Under European law specifically, member states can generally decide what sanctions and remedies to put in place to enforce EU obligations, subject to certain rules. In Great Britain, health and safety obligations are backed by various enforcement powers and criminal sanctions, as well as the opportunity to claim for compensation in the civil courts, which will remain through the right to sue for negligence.
The noble Lord, Lord Wigley, raised the issue of negligent companies that may try to avoid their responsibilities. He may have some anecdotal evidence of companies that he would judge to be negligent. It is true that we do not have information about how many cases arise where employers have attempted to avoid their responsibilities when an accident occurs, but, depending on the circumstances, employees would be able to seek assistance from their trade union or make a complaint to the relevant enforcing authority. Allegations relating to breaches of health and safety legislation made to the Health and Safety Executive are investigated
in accordance with the HSE’s published complaints handling procedure. In some cases, the Advisory, Conciliation and Arbitration Service—ACAS—may also have a role.
The noble and learned Lord, Lord Hardie, tackled me on the numbers involved and the impact. I reiterate, as I did in Grand Committee, that there is indeed considerable uncertainty about the financial impact of this change and it has not been possible to quantify it. That directly addresses the question raised by the noble Lord, Lord Browne. This is due to the unavailability of relevant data, for example on the number of claims made that rely on strict duties and the level of damages awarded. In addition, a wide range of factors influence whether a claim is pursued, whether it is settled at an early stage—or, indeed, out of court—or defended, and the actions employers take to comply with the law. However, a small reduction in the number of claims made is anticipated.
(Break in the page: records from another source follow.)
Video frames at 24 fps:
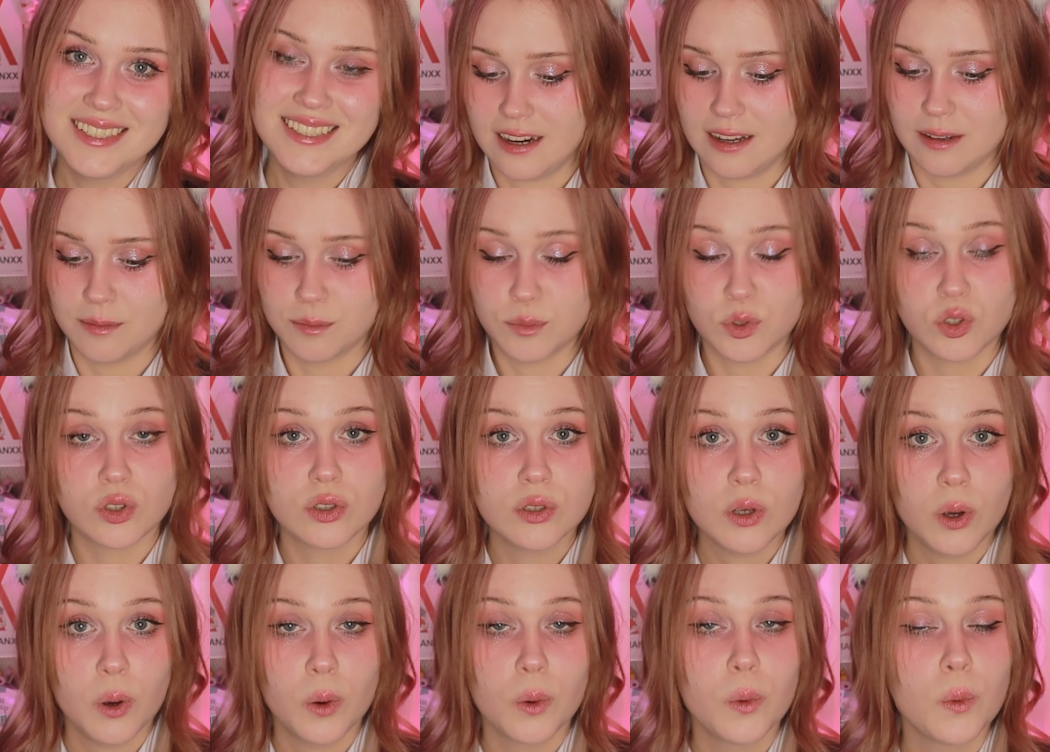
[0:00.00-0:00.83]
I'm
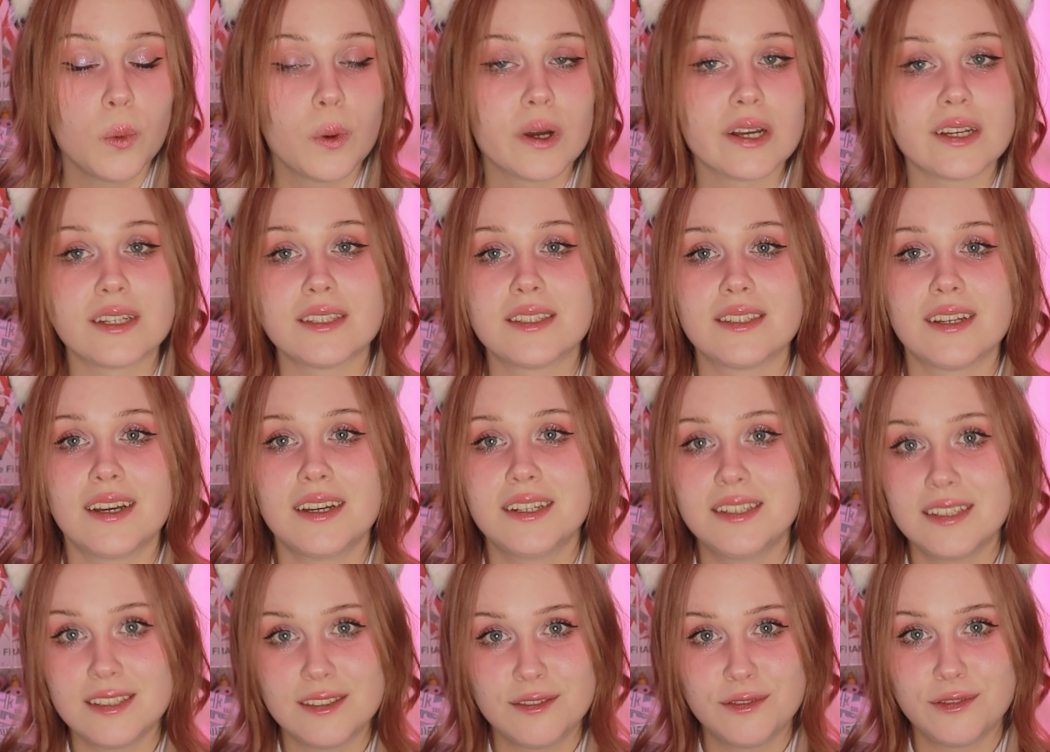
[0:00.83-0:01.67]
so
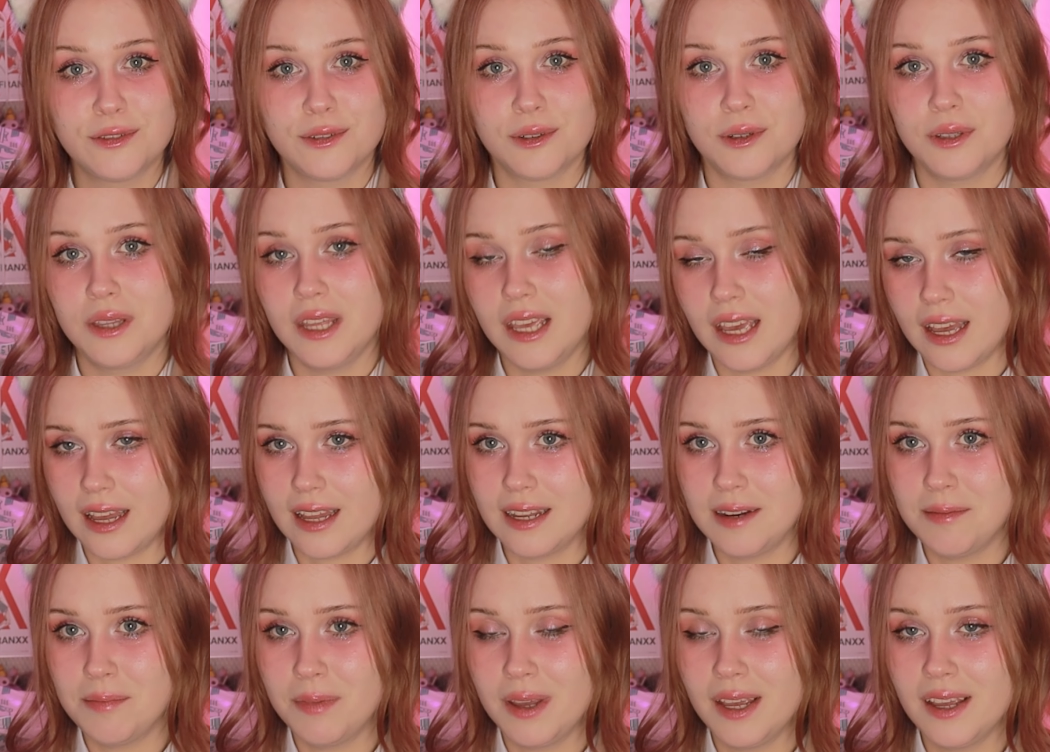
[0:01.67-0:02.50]
excited for the
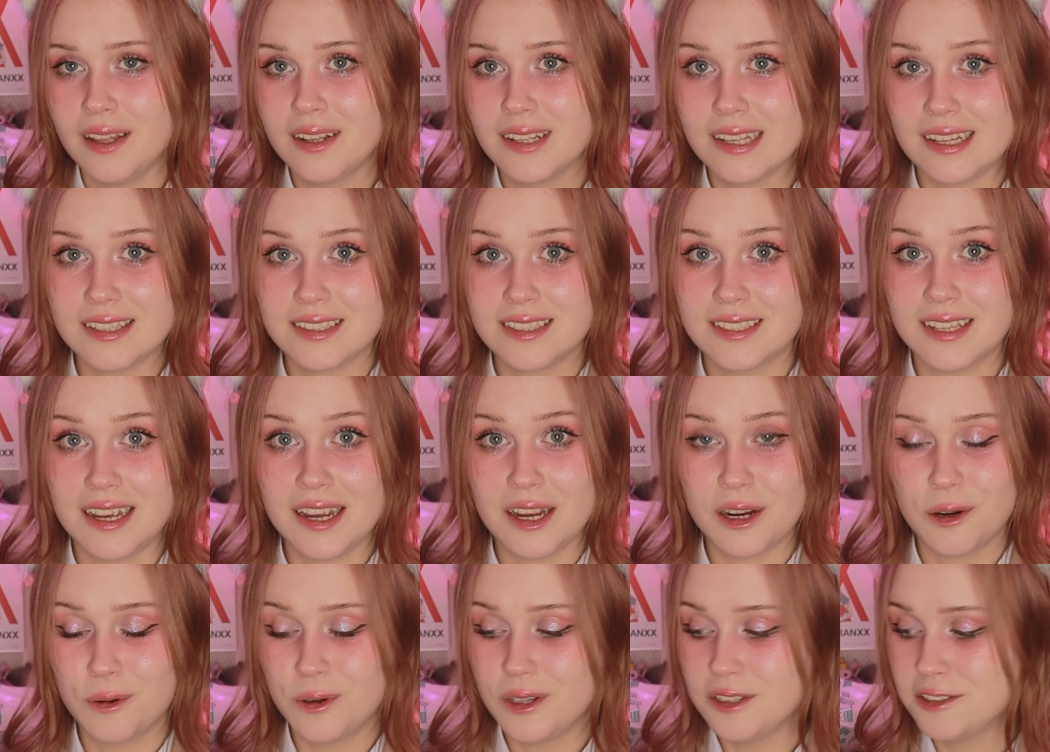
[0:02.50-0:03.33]
anime that's
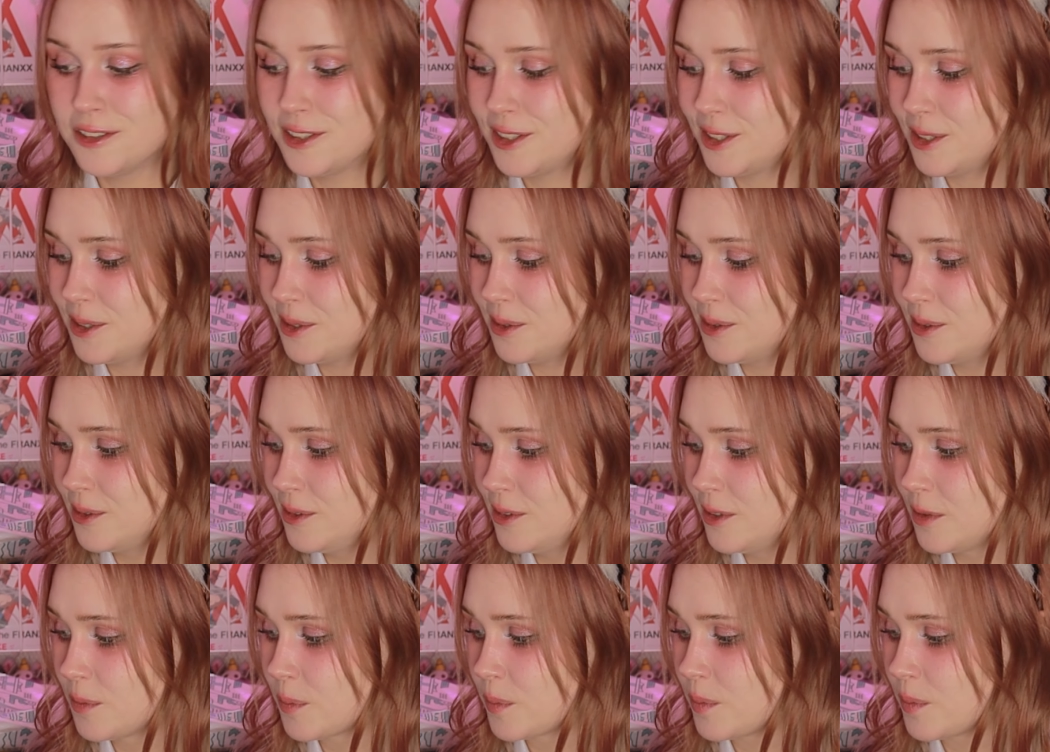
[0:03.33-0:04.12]
airing soon,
The noble and learned Lord, Lord Hardie, raised an important question about the impact that that might have on the value of benefits that could be recovered with a view to those people who fall between two stools, if I may put it that way. It is true that I have said that those numbers would be very small, but we cannot precisely quantify that. Because the number of cases anticipated is small and many claims are low in value, the impact on the amount of benefits that can be recovered is also expected to be limited. It is not possible to disaggregate the amount because the benefits paid that would be subject to recovery on a compensation payment being made will depend upon the individual circumstances of the injured person.
Benefits paid as a result of an injury or disease for which compensation was paid are recovered for a period of five years or until a final settlement of the claim, whichever is sooner. NHS care costs can also be recovered and are subject to a tariff according to the amount of treatment. The amount that can be recovered is subject to a cap, currently £45,153. NHS charges are not recoverable in disease claims.
I thought it was important to address those important and direct questions directly. Having covered all the points, it is for those reasons that I hope that the noble Lord will withdraw the amendment.